Required work: Copy all the data exactly, except the pictures.

Data supplied:
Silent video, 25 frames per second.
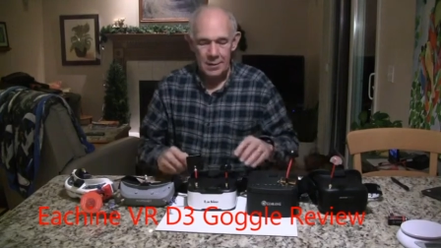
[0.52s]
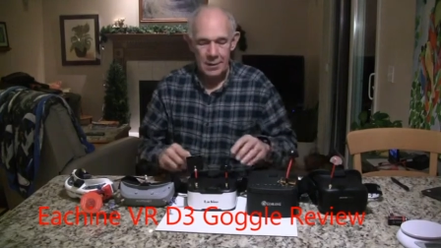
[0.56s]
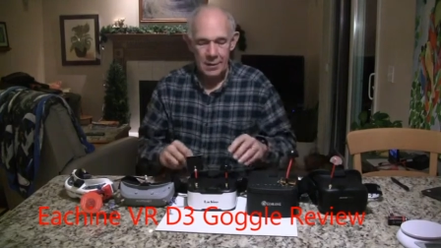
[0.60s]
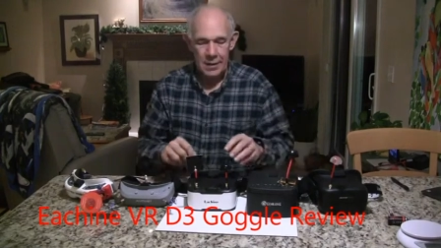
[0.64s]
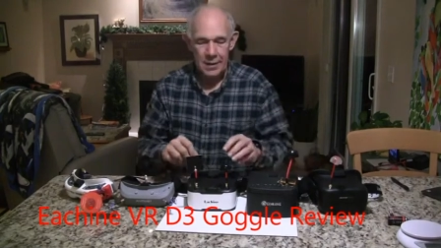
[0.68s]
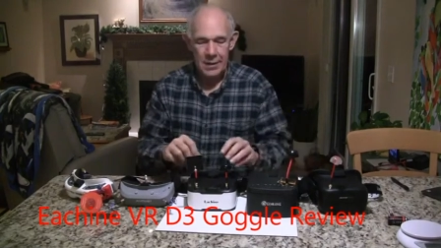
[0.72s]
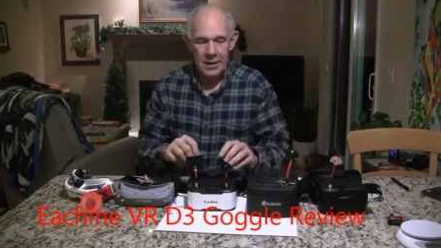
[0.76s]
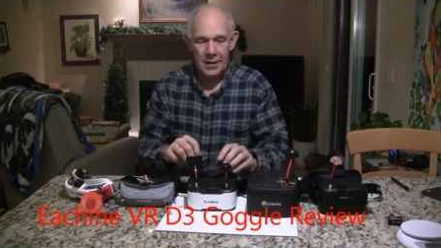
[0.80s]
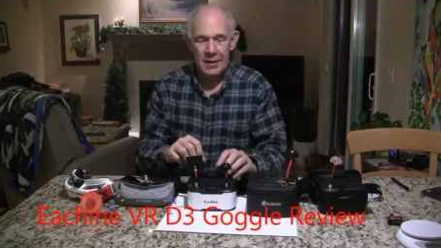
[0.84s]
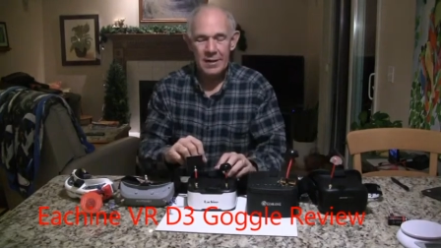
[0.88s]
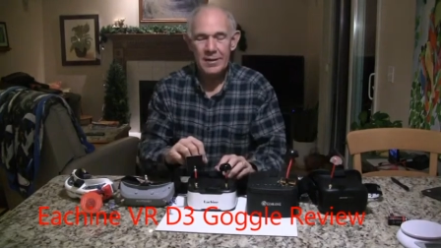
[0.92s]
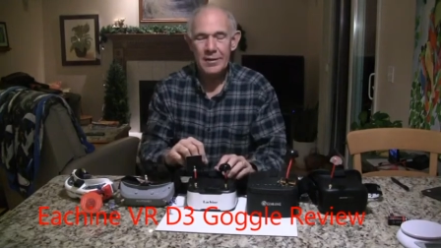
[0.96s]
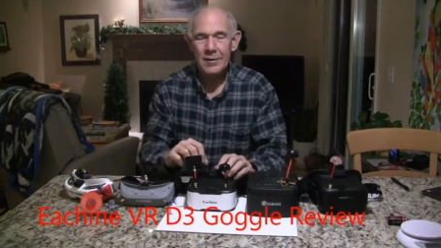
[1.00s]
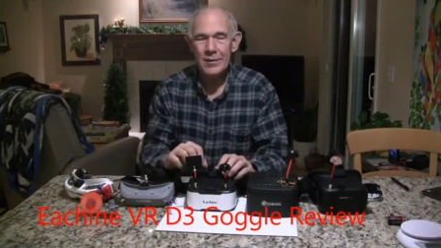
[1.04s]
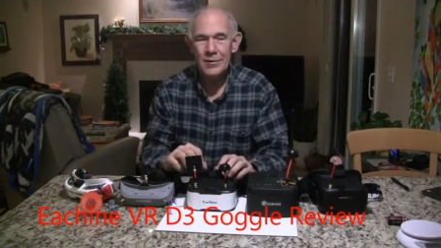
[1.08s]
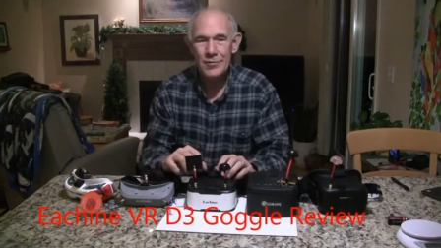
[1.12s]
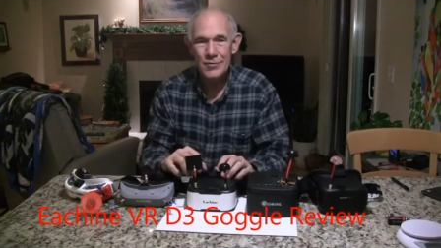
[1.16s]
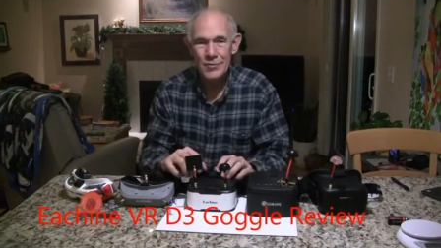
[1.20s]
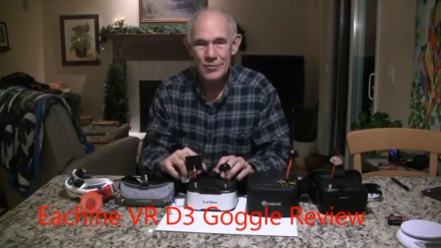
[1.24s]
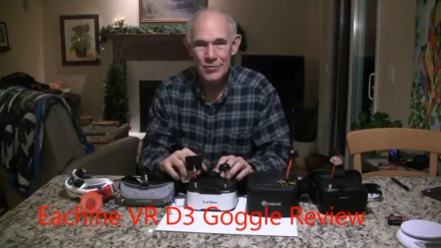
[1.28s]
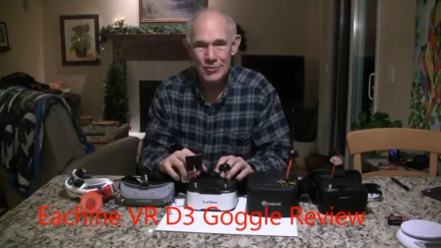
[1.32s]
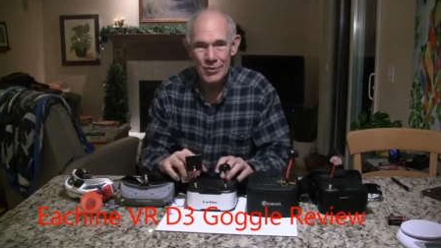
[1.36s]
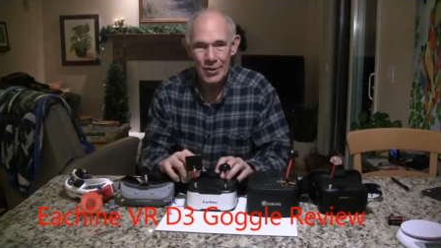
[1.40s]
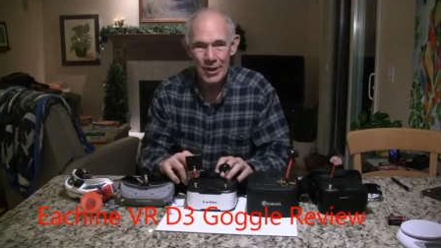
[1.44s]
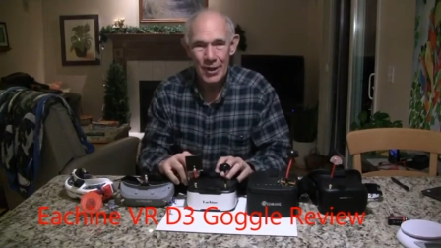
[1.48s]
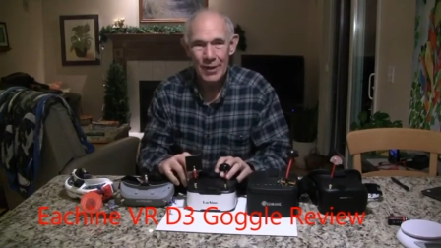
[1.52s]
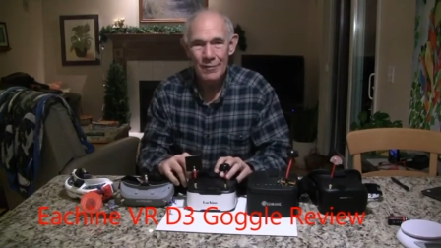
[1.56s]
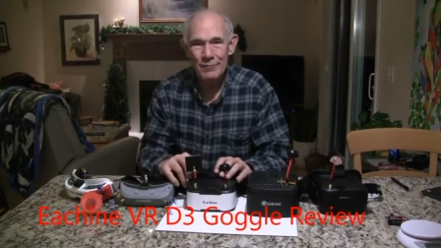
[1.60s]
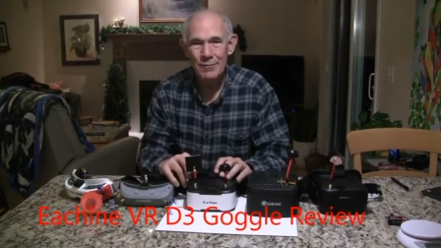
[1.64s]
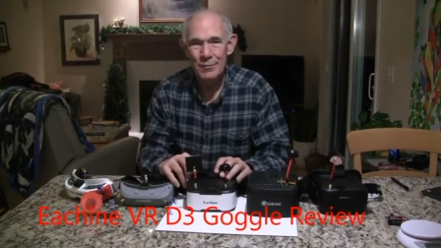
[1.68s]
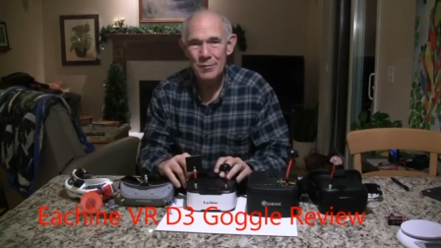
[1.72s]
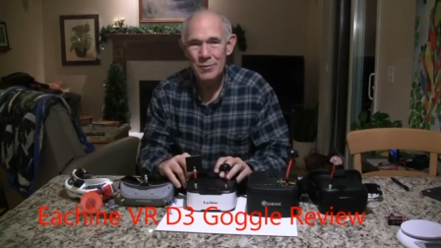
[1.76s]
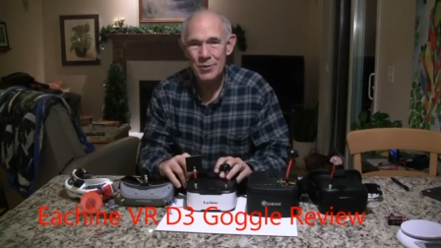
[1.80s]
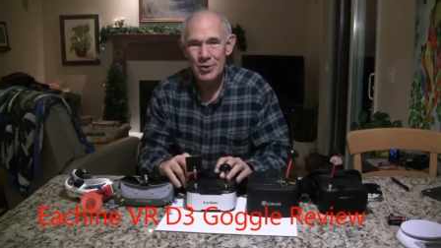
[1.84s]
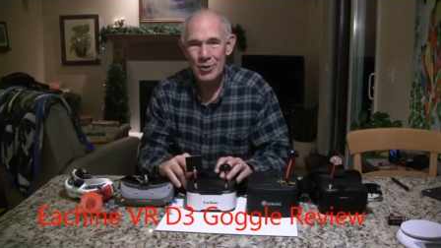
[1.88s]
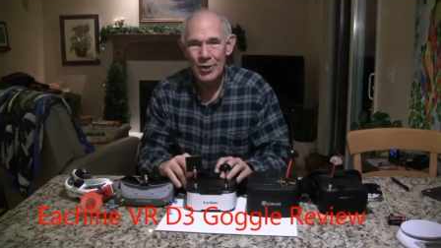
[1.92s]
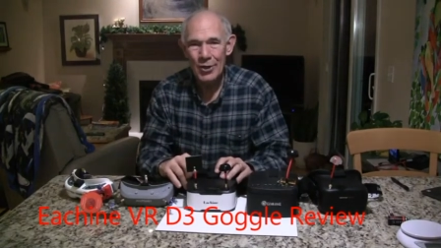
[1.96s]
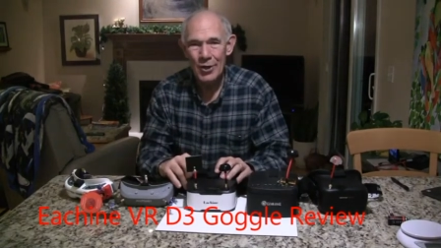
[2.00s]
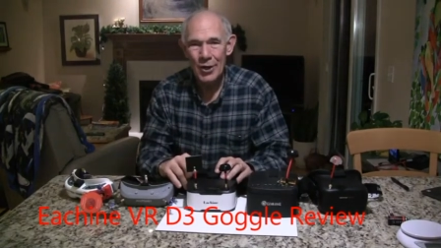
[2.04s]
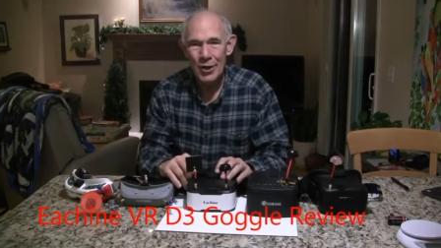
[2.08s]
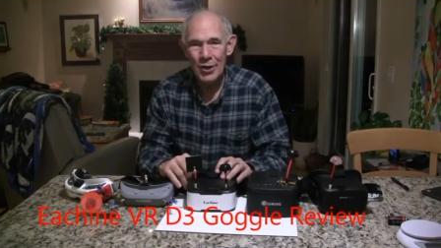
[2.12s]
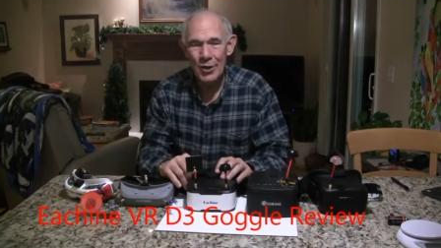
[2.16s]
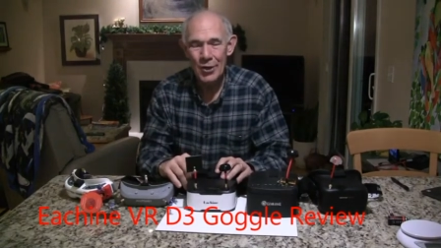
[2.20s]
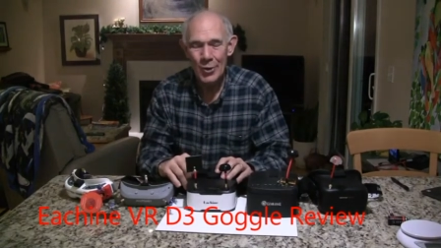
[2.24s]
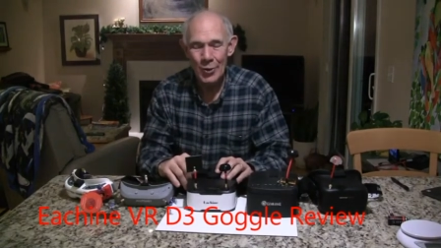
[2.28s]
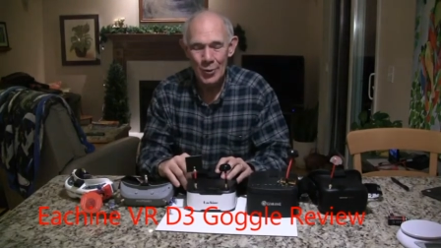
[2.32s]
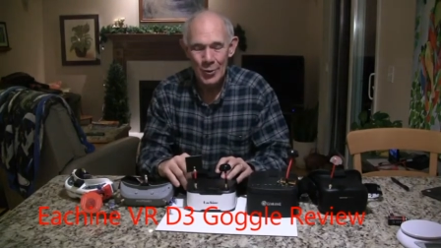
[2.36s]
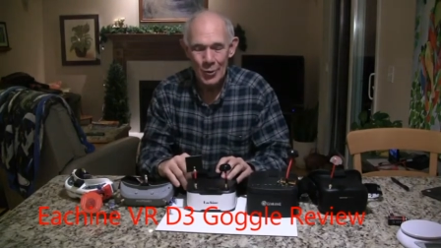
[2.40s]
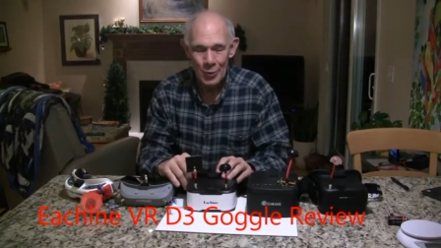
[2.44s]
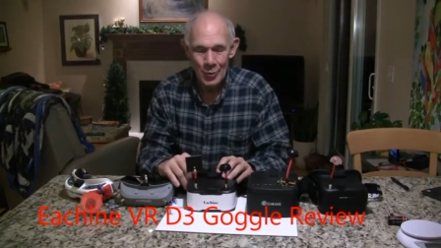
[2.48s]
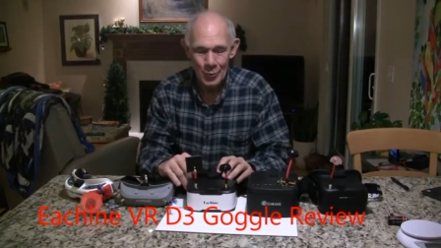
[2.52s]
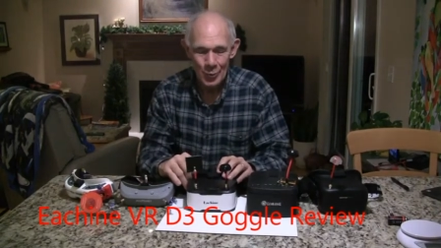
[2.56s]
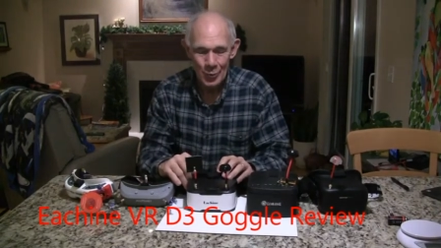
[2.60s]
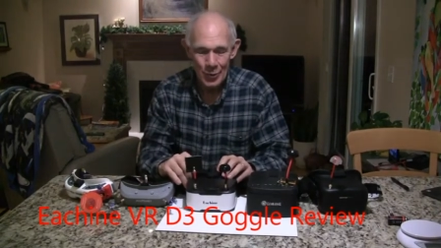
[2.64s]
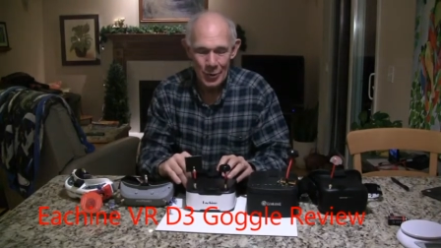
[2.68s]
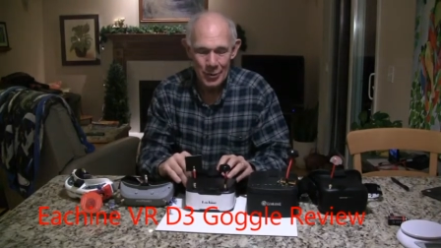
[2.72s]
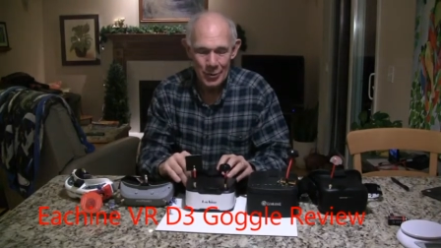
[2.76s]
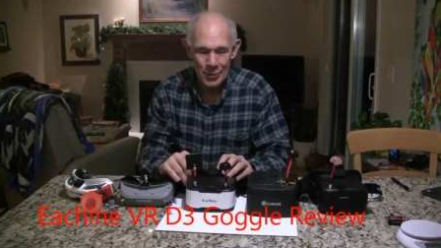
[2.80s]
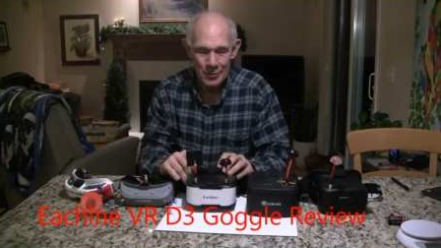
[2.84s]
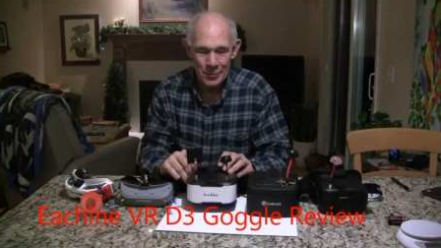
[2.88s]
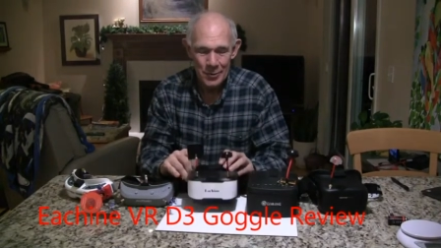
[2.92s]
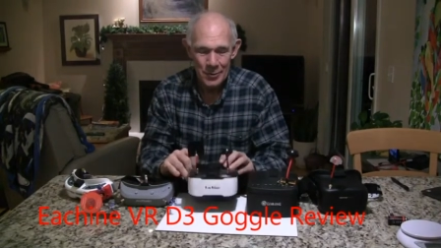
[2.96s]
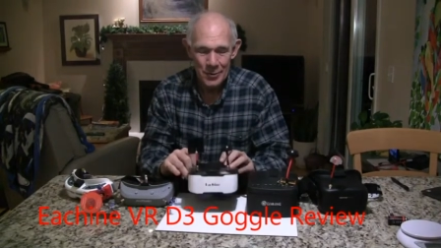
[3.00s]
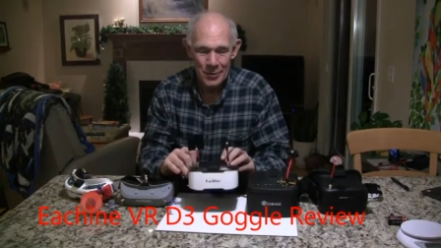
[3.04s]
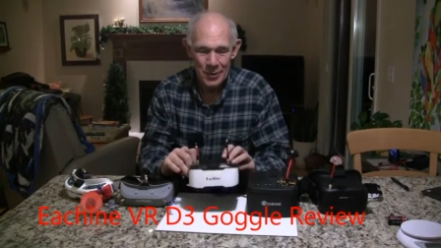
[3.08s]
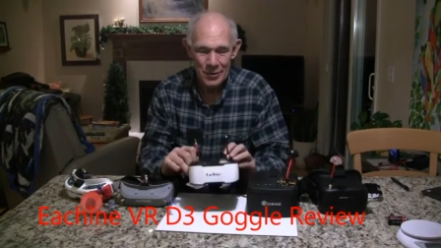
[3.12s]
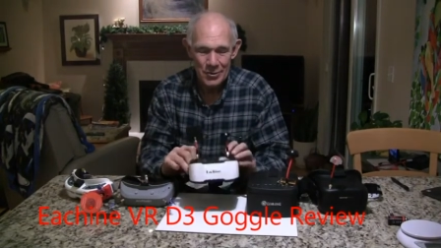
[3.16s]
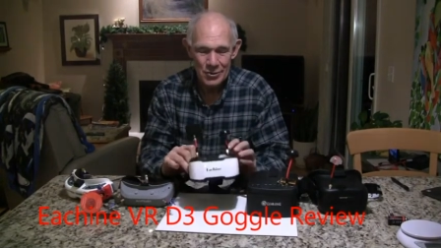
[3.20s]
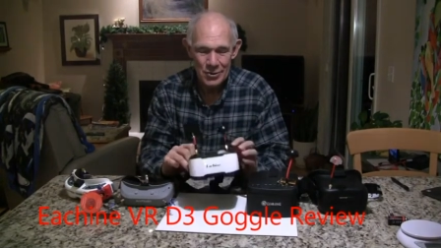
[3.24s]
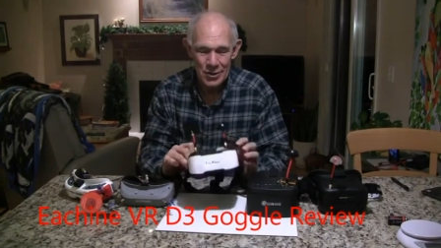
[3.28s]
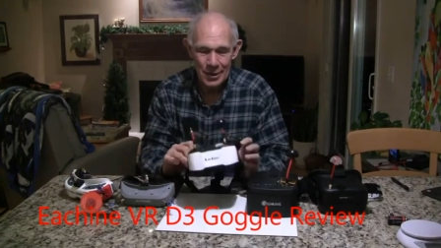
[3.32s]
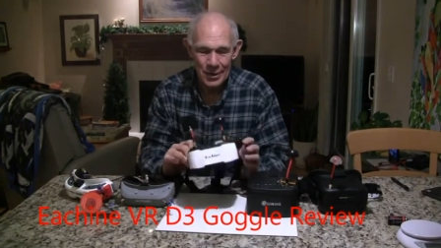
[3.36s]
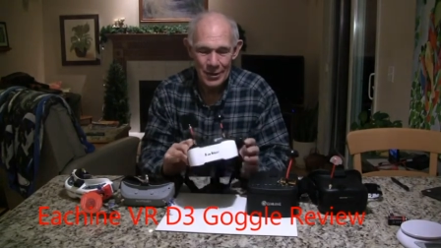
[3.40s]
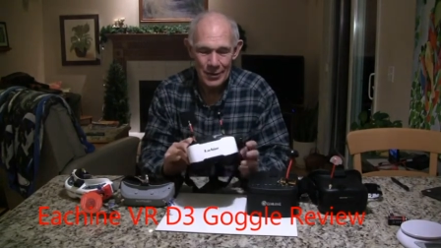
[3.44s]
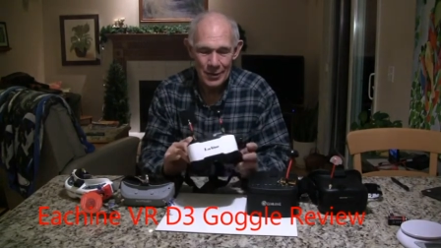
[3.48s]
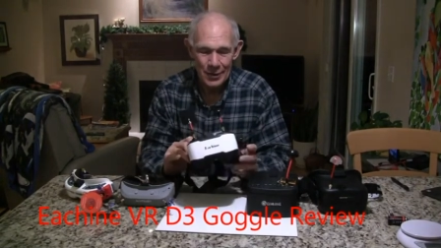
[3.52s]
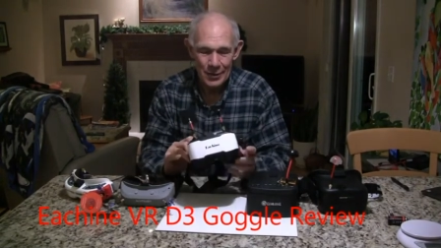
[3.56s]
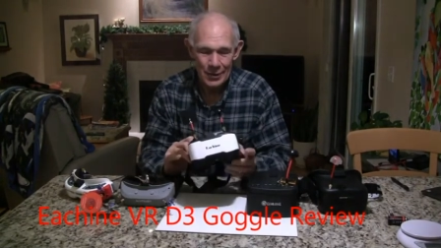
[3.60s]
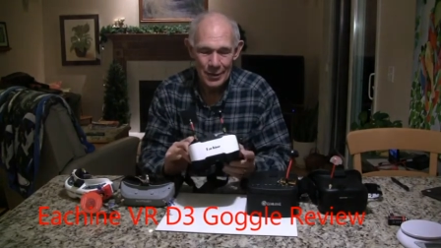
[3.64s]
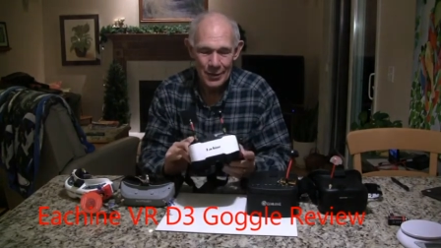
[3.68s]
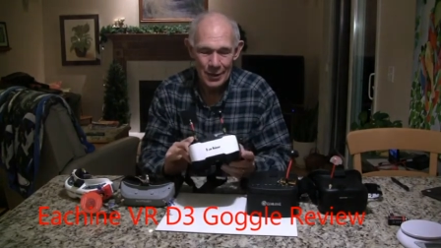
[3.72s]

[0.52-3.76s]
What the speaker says: Hi, this is John from Chicago. Welcome to my channel.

Response area:
Silent video, 25 frames per second.
[0.52s]
[0.56s]
[0.60s]
[0.64s]
[0.68s]
[0.72s]
[0.76s]
[0.80s]
[0.84s]
[0.88s]
[0.92s]
[0.96s]
[1.00s]
[1.04s]
[1.08s]
[1.12s]
[1.16s]
[1.20s]
[1.24s]
[1.28s]
[1.32s]
[1.36s]
[1.40s]
[1.44s]
[1.48s]
[1.52s]
[1.56s]
[1.60s]
[1.64s]
[1.68s]
[1.72s]
[1.76s]
[1.80s]
[1.84s]
[1.88s]
[1.92s]
[1.96s]
[2.00s]
[2.04s]
[2.08s]
[2.12s]
[2.16s]
[2.20s]
[2.24s]
[2.28s]
[2.32s]
[2.36s]
[2.40s]
[2.44s]
[2.48s]
[2.52s]
[2.56s]
[2.60s]
[2.64s]
[2.68s]
[2.72s]
[2.76s]
[2.80s]
[2.84s]
[2.88s]
[2.92s]
[2.96s]
[3.00s]
[3.04s]
[3.08s]
[3.12s]
[3.16s]
[3.20s]
[3.24s]
[3.28s]
[3.32s]
[3.36s]
[3.40s]
[3.44s]
[3.48s]
[3.52s]
[3.56s]
[3.60s]
[3.64s]
[3.68s]
[3.72s]

[0.52-3.76s]
What the speaker says: Hi, this is John from Chicago. Welcome to my channel.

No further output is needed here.